Please note: This workshop version is now deprecated, and an updated version has been moved to AWS Workshop Studio. This workshop remains here for reference to those who have used this workshop before for reference only. Link to updated workshop is here: Launching EC2 Spot Instances.
You can launch Spot Instances on spare EC2 capacity for steep discounts in exchange for returning them when Amazon EC2 needs the capacity back. When Amazon EC2 reclaims a Spot Instance, we call this event a Spot Instance interruptions.
When using Spot Instances, you need to be prepared for Spot Instance interruptions. One common method is to test the resiliency of your application by simulating Spot interruptions. You can trigger the Spot interruptions using AWS Fault Injection Simulator (FIS) by targeting individual Spot Instances or a subset of instances managed by services such as ASG and EC2 Fleet.

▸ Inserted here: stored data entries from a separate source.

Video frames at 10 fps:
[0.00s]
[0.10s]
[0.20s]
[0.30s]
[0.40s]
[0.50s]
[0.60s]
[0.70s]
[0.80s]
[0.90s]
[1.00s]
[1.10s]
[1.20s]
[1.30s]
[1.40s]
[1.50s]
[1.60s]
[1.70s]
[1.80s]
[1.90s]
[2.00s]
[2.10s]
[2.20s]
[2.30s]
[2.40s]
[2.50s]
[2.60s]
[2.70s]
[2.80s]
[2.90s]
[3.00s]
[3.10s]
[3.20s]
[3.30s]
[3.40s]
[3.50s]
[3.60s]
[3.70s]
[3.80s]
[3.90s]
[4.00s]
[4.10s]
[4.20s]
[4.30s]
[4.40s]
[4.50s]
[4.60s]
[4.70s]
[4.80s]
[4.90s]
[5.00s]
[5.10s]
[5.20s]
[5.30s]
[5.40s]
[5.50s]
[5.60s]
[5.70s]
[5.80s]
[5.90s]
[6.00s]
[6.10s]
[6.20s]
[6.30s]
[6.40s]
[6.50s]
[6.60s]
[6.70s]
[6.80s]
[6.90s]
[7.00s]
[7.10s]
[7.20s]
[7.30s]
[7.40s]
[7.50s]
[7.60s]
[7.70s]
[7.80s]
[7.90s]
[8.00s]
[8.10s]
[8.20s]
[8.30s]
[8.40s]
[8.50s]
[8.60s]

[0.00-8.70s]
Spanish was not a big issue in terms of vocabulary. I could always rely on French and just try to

To trigger a Spot Instance interruption from the Amazon EC2 console, you just need to navigate to the Spot Request section. Select a Spot Instance request and then choose Actions and then Initiate interruption. Behind the scenes, we then use AWS FIS to inject the interruption in your selected Spot Instance.

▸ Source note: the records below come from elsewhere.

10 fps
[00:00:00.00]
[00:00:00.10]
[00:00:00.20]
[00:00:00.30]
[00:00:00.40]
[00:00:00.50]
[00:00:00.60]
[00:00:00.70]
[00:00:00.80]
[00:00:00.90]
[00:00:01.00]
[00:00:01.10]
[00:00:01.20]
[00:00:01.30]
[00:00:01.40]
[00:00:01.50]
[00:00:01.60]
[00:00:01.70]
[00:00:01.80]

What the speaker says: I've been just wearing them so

Note: Currently, AWS FIS has a Service Quota of maximum of 5 resources per experiment target per account per region, and Service Quota is not configurable . This means that even if your experiments targets more than 5 EC2 Spot instances, AWS FIS limits itself to 5 EC2 Spot instance being interrupted per experiment. You can get over this limit by running more than 1 experiment at a time.
To use AWS FIS, you run experiments on your AWS resources to test your theory of how an application or system will perform under fault conditions. To run experiments, you first create an experiment template. An experiment template is the blueprint of your experiment. It contains the actions, targets, and stop conditions for the experiment.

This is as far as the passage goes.